ルチエはフィアナに謝罪する。このようなものが傍にいることをお許しください、しかし、貴女を守ることには、命を賭すと誓います、と。しかし、フィアナは、笑った。


「貴方が何の出身だろうと、私は気にしていません。貴方は今、私を守り送り届けてくださる騎士様ですもの」


 ―――フィアナがどこの誰だろうと、彼女は私の友人であり、仲間よ。あなたたちが口出す権利など、誰が与えたのかしら。教えてくださらない?


 そういって、フィアナよりも小さい背中でフィアナを守ってくれた彼女は、確かにその瞬間、フィアナの騎士だった。

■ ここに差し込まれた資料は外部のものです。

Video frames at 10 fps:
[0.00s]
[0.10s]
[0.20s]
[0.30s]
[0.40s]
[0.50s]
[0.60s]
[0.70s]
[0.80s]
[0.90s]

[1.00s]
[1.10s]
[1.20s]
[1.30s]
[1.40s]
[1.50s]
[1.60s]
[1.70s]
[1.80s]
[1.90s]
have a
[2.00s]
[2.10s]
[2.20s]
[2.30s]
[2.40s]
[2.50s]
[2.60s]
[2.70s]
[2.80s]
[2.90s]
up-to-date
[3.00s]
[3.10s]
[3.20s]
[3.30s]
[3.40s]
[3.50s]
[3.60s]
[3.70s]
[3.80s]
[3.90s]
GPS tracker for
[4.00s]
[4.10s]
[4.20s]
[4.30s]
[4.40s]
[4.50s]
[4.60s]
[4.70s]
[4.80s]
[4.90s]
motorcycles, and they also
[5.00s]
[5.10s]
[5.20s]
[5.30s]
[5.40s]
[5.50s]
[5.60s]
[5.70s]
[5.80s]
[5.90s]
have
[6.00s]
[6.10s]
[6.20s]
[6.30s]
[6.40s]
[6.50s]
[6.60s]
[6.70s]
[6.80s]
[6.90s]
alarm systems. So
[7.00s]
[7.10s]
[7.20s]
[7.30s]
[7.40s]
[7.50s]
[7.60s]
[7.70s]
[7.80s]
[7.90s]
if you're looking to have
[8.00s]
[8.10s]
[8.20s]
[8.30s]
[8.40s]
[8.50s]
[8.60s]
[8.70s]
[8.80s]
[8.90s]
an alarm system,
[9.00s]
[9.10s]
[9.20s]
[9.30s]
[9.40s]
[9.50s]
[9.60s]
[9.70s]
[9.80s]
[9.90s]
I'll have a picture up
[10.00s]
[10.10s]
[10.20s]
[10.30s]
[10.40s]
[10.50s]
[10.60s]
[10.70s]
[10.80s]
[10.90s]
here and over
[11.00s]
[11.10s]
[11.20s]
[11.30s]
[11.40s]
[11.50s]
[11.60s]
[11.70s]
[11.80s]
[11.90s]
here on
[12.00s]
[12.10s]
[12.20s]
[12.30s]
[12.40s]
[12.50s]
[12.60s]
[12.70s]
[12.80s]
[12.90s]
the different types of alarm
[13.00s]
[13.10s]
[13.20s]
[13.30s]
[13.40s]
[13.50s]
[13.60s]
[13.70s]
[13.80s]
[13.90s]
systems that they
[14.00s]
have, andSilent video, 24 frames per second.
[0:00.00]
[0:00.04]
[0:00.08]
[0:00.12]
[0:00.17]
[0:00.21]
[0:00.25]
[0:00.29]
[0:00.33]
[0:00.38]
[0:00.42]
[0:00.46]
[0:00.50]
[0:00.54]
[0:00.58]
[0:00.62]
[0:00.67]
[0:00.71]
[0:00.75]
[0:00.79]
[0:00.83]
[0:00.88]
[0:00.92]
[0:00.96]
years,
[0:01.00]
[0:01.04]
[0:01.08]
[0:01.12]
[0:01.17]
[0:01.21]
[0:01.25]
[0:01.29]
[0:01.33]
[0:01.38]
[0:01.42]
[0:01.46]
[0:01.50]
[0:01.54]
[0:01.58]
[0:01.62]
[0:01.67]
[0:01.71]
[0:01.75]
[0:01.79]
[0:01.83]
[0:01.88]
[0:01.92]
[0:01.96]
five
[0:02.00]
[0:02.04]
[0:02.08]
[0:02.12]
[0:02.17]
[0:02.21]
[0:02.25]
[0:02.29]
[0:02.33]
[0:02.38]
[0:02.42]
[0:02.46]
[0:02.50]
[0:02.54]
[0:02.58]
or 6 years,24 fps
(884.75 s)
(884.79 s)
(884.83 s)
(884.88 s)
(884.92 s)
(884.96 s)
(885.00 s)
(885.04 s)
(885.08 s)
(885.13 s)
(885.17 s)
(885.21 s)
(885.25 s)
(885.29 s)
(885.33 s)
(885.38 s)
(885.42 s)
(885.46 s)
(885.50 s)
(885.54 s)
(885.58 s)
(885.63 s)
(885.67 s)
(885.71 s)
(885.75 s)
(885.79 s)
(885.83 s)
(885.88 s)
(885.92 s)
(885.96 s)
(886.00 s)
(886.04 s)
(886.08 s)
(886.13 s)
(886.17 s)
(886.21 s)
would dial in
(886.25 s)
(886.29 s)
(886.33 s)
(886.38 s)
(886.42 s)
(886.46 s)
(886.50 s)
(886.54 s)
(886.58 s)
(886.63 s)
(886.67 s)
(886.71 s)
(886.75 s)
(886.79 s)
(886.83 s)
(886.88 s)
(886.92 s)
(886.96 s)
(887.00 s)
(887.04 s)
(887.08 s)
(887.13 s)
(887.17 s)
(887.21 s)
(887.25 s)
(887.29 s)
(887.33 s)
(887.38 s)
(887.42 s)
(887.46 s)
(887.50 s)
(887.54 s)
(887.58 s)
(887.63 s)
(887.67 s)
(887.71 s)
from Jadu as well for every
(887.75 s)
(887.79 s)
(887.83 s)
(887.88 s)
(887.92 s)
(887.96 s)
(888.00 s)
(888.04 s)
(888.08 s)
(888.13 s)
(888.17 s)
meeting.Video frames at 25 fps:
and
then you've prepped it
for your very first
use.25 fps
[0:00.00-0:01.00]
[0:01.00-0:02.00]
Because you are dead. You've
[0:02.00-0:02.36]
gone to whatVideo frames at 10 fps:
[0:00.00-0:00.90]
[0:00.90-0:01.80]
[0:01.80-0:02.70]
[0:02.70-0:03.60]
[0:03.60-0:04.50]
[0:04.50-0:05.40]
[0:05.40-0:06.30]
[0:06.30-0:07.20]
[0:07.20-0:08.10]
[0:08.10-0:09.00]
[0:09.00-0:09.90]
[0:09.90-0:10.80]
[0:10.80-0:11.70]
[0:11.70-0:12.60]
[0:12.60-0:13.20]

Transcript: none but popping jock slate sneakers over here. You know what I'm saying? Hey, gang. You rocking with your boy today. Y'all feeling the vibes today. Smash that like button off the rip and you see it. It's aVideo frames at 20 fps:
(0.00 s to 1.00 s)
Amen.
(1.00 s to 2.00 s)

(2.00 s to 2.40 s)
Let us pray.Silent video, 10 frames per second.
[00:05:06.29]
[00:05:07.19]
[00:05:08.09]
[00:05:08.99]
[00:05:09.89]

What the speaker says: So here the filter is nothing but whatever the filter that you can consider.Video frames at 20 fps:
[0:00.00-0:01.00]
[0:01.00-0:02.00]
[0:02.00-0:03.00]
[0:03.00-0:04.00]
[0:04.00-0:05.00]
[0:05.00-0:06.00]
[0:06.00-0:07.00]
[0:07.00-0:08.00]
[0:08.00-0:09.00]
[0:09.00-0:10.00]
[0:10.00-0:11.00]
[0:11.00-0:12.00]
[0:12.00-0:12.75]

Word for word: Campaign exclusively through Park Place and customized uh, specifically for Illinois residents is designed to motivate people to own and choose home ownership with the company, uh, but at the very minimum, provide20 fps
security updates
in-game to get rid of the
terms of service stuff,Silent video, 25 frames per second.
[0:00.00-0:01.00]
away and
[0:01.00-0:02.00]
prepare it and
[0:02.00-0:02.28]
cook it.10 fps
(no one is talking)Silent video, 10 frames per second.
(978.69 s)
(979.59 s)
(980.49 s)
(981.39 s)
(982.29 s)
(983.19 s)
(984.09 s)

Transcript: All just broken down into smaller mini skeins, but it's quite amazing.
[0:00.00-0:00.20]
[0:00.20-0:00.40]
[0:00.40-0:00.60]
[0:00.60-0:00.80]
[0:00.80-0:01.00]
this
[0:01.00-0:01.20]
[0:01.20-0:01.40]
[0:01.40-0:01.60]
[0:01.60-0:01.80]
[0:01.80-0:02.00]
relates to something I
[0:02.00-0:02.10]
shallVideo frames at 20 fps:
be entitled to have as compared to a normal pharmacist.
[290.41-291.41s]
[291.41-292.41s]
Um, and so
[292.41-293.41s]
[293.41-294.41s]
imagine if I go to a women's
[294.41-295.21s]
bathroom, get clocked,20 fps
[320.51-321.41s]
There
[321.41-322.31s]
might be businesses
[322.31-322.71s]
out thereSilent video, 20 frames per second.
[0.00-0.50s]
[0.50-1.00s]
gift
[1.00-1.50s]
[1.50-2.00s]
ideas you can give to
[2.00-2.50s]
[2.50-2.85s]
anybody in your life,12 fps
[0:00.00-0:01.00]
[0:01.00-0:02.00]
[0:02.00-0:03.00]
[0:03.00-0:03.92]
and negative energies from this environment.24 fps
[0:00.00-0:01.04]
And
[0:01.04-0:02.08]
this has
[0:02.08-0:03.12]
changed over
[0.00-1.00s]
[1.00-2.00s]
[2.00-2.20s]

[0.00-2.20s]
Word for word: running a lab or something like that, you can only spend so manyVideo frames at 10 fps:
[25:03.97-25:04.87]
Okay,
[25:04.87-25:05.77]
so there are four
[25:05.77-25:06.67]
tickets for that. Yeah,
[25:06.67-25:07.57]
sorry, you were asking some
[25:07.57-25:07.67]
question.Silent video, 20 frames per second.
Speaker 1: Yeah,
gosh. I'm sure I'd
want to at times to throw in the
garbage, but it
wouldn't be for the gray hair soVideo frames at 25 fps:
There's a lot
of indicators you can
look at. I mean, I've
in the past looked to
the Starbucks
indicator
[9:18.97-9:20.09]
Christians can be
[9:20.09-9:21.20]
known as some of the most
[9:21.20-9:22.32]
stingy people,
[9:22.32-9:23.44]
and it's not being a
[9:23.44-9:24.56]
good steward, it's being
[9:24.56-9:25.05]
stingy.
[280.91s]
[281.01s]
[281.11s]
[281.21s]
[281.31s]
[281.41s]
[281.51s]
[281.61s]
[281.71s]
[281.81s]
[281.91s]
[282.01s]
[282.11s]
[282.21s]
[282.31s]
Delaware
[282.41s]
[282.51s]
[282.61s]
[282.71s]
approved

 ルチエは驚いたようで、しかし次いで納得したようだった。


「貴女様は、やはり聡明で、気高く、なにより美しいのですね。あの方が言っていた通りです」

「あ、あの方?」


 自分のことをそんな風に形容する人物がいるのか。誰だ。王子か!恥ずかしいマネをすぐやめさせねば!


「ええ、私の主です」


 やはり王子か!とフィアナは頭に血が上るのを感じたが、次の彼の一言でそれをとどめた。


「主、パーティーで貴女を見てからそんなことを言うようになったんです」

「パ、パーティー?」


 こっちにきてからそんなもの出てないし、数年前のパーティーでは王子にあっていないけど!


「僕は、正直貴女にはあの方を御していただきたかった。あの方の相手は、あなたくらい素晴らしくなければ務まりませんから」

「あ、あの方って」

「けれど貴女があの方を選んでくださることは・・・きっとないのでしょうね」

「・・・私は、王子と見合いに来ただけの女よ。なぜ他の方の話をするのか理解できないわ」

「そう、芯が通っているところにも、きっとあの方は惚れ込んだのでしょうね・・・」


 しみじみと呟くルチエにぴくぴくと米神が疼いた。あの方って誰よ!浸らないでよ!と叫びだしたいのをこらえる。


「もしも」

「?」

「もしも危険な目にあったときは、あの人がきっと助けに行きますから安心してくださいね」

「だ、誰なの、そのあの人って」


 既にストーカーのように感じている。フィアナを助けにいく、安心してくれと言われても、その人物に監視されているといわれているようにしか感じない。


「両人があったことがあるのかは、私にはわかりませんが・・・美しい顔をしている、王子様のような人ですよ」


 フィアナの中で、この城には粘着質な王子顔のストーカーがいることが決まった。

 

 結局ルチエはそのストーカー当人の名前は教えてくれず、図書室まで辿り着いた。


「結局教えてくれないのね」

「ええ」

「正直、私を怯えさせただけよ」


 なぜ怯えるのかわからない、という顔をしているルチエから視線をそらしてため息をつく。この子は天然かしら?


「・・・図書室、入っていいのよね」

「はい。ただ僕は今中に入れませんので、入り口で待機しています」

「? 騎士は入れないの?」

「はい。基本は許可のあるものだけですし、特に今は僕は入れません。身分の問題があるので」


 どういうことなのかわからないが、フィアナは一人で図書室の扉を開いた。

 その先の光景に、フィアナは目を見開く。

 フィアナ住む城の図書室は、らせん階段が伸び、円形の部屋の壁に本が並ぶ見上げるような図書室だ。ガラスをふんだんに使った窓から、調節された光が伸びる解放感あふれるそこは、図書室というより一種のオブジェのような美しさがあった。


 しかしここの図書室は、フィアナの思っていた図書室とは全く違っていた。


 まず、棚がある。何十もが壁とそして部屋のど真ん中に並べられている。しかも背が高い。見上げるほどに。どうやって本をとるのかと思えば、梯子がくっついていた。その梯子の足元にはレールが引いてあり、どうやら自在にこれを動かして本をとるようだ。視線を巡らせば窓辺に机が並べられていた。どうやら窓辺で読むつくりらしい。

 再び本棚に視線をやれば、重量感のある本が棚の中を占めており、それがフィアナに圧迫感を与えてきていた。解放感あふれる廊下とはすごい違いだ。

 とにかく何か情報になるものを探さないと、とフィアナがその目に力を込めた時だった。


 ドサドサドサドサッ!ゴンッ!「がふっ!」


「・・・・・・」


 最後のは人の声だろうか。

 聞いたことがあるような。

 まさか。

 そーっと音のするほうを覗けば、本が山になっている場所から伸びている、色素の濃い、しかし運動をしないのだろう細い腕。

 

「さすがに・・・救出すべきよね」


 図書室にきたはずなのに、まさかの肉体労働が決定した。